Figure 3.

Impact of CpG-B on Tfh-cell differentiation relies on CD11c⁺ cells.

A, BEight weeks after reconstitution, chimeric JHT (70%) + TLR9^−/− (30%) → C57Bl/6 were s.c. immunised with 1W1K or OVA in IFA or IFA+CpG-B. Frequency of Tfh among 1W1K-specific CD4⁺ T cells in dLN 9 days after s.c. immunisation (n = 5/group, mean ± s.e.m.) (A) and levels of OVA-specific IgG, IgG1, IgG2b and IgG2c in the sera of mice 14 days after s.c. immunisation (n = 5/condition, mean ± s.e.m.) (B).

C Five days after i.p. injection of JHT or C57Bl/6 littermates with 40 μg of 1W1K in Alum or Alum+CpG-B, spleens were collected and analysed. Frequency of Tfh among 1W1K-specific CD4⁺ T cells 9 days after i.p. injection is shown as well as serum concentrations of IL-6 estimated by ELISA 6 h after the i.p. injection (n = 5/group mean ± s.e.m.).

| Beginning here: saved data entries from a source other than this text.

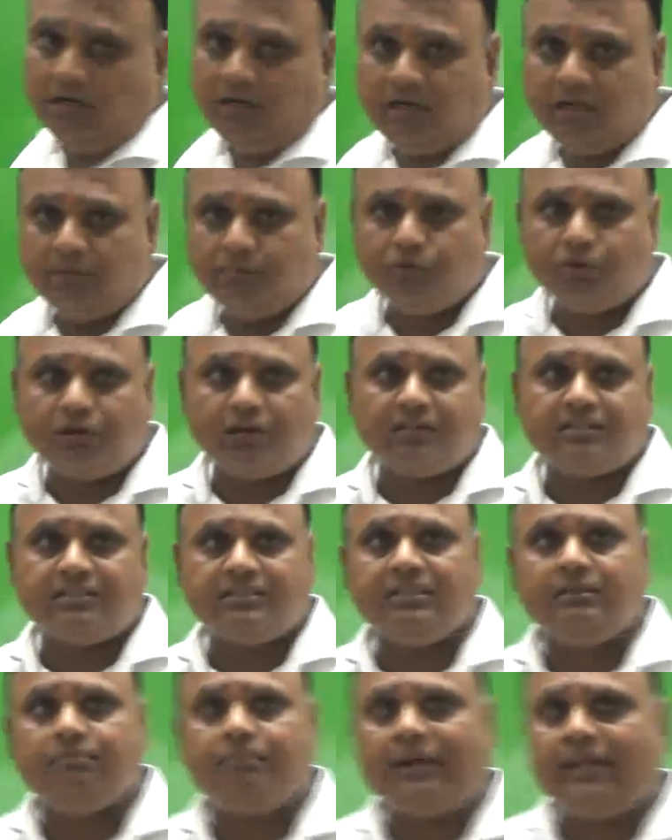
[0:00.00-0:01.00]

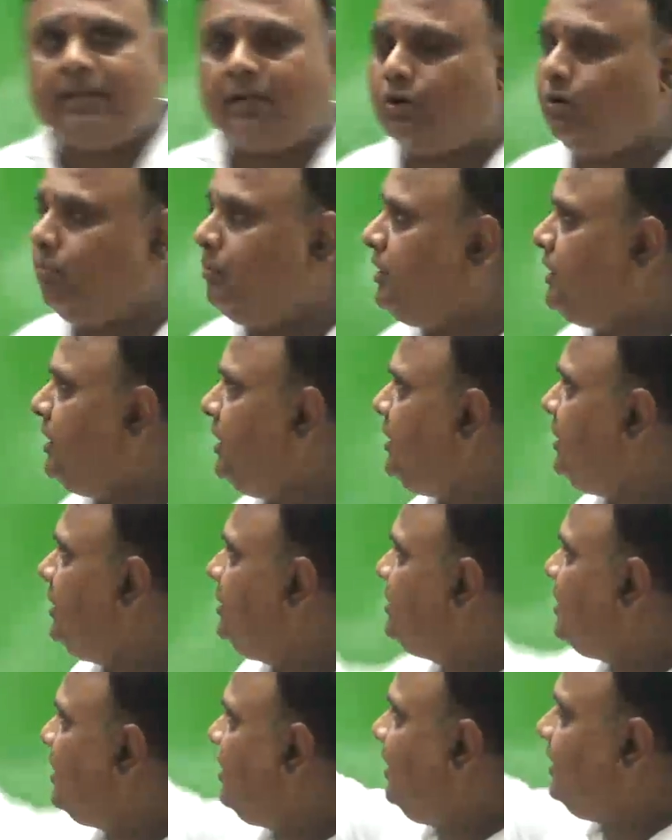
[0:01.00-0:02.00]
democracy by accommodating
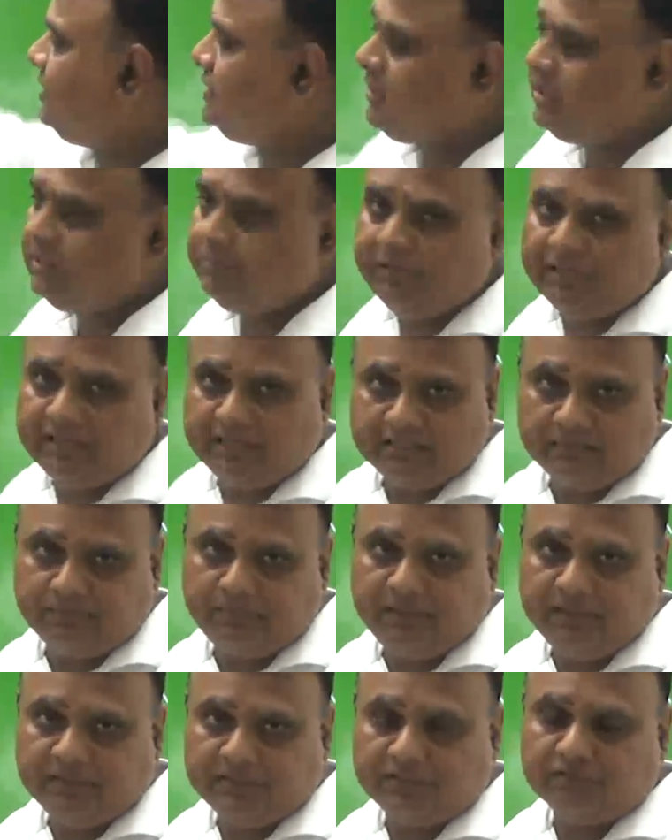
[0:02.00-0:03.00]
their legitimate
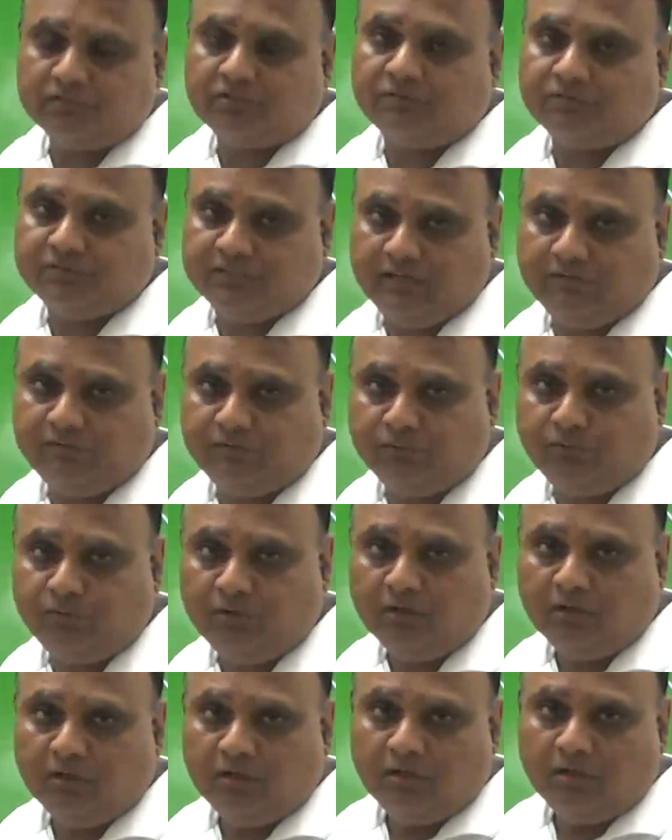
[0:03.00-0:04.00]
aspirations of self-rule.
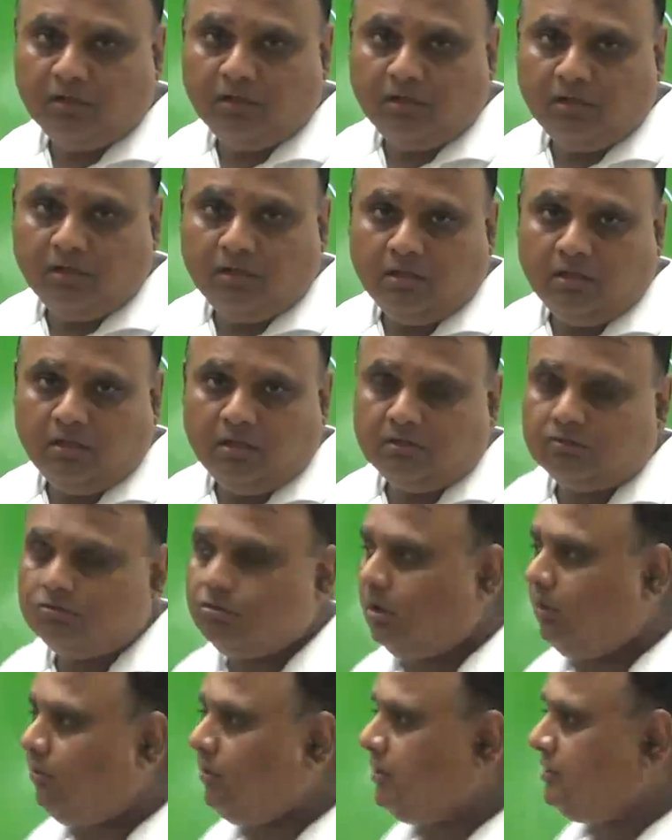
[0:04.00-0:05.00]

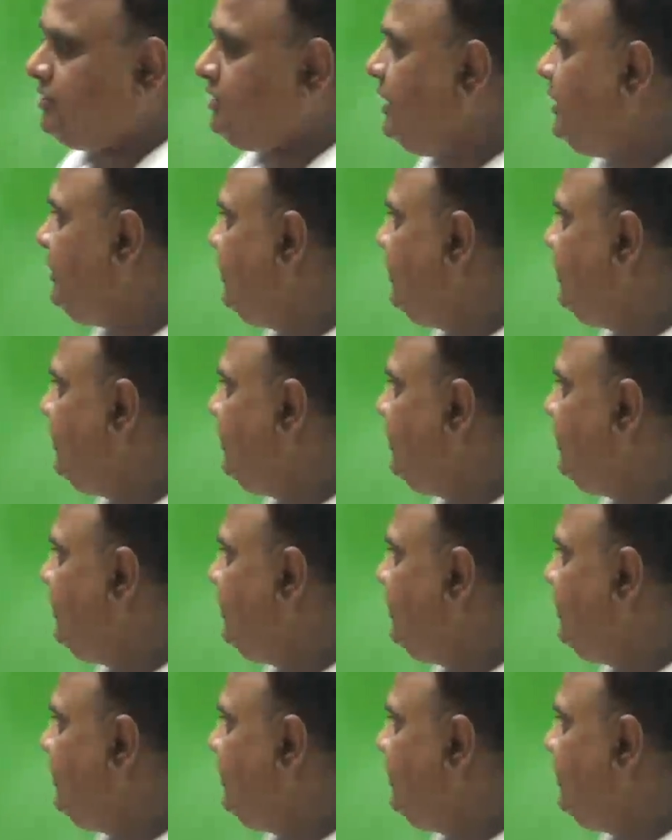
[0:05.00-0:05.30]
So our State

D Eight weeks after reconstitution, chimeric CD11cDTR (70%) + (30%) C57Bl/6 or TLR9^−/− → C57Bl/6 mice were treated every 2 days with DTx and s.c. immunised with 1W1K or OVA in IFA or IFA+CpG-B. Frequency of Tfh among 1W1K-specific CD4⁺ T cells in dLN 9 days after s.c. immunisation (n = 5/group, mean ± s.e.m.) and levels of OVA-specific IgG, in the sera of mice 14 days after s.c. immunisation (n = 5/group, mean ± s.e.m.).

Data information: Data are representative of at least three independent experiments. ns, nonsignificant; *P < 0.05; **P ≤ 0.01; ****P ≤ 0.001.